Italian football club

Città di Isernia San Leucio Società Sportiva Dilettantistica, commonly known as Città di Isernia or just Isernia, is an Italian association football club based in the city of Isernia, Molise. The club currently plays in Eccellenza. Their nickname is "pentri" (this is the name of the most important tribe of the Samnites). They play their home matches at Stadio Mario Lancellotta.

== History ==

=== Foundation ===
Founded in 1928 as Samnium Isernia, the club spent the majority of its history in semi-professional and regional levels of Italian football. In the seasons 1984–85, 1985–86 and 2003–04, Isernia played in Serie C2 (currently Lega Pro Seconda Divisione), the 4th Italian professional football level.

=== Re-foundations ===

==== From Sporting Isernia to Sporting Aesernia ====
After going bankrupt in 2004, the club was immediately re-founded as A.S.D. Sporting Isernia and in 2007 was merged with A.S.D. Aesernia to form A.S.D. Sporting Aesernia.

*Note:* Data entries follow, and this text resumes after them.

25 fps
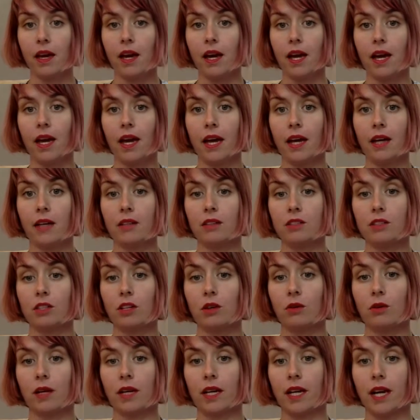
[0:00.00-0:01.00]
and
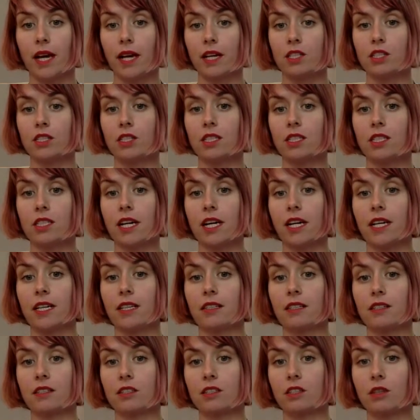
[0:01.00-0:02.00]
so it actually
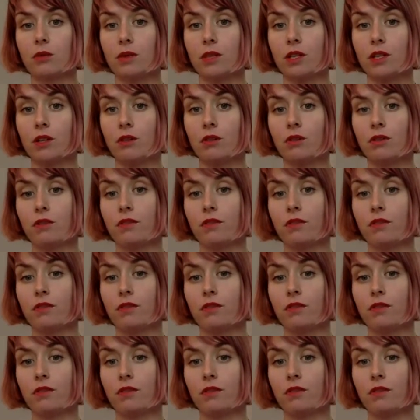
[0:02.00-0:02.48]
tightens so we don't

=== From Real Isernia to Isernia F.C. ===
In the summer of 2009, the new club that played in Promozione was merged with A.S.D. Real Rocca d'Evandro 2006 of Scapoli, in Eccellenza Molise, founding A.S.D. Real Isernia.

First classified in 2010–11 Eccellenza Molise, in the summer 2011 the club was renamed Isernia F.C. playing from the 2011–2012 season in Serie D.

== Colours and badge ==
Its colours are white and sky blue.

== Stadium ==
The home ground is the Stadio Mario Lancellotta.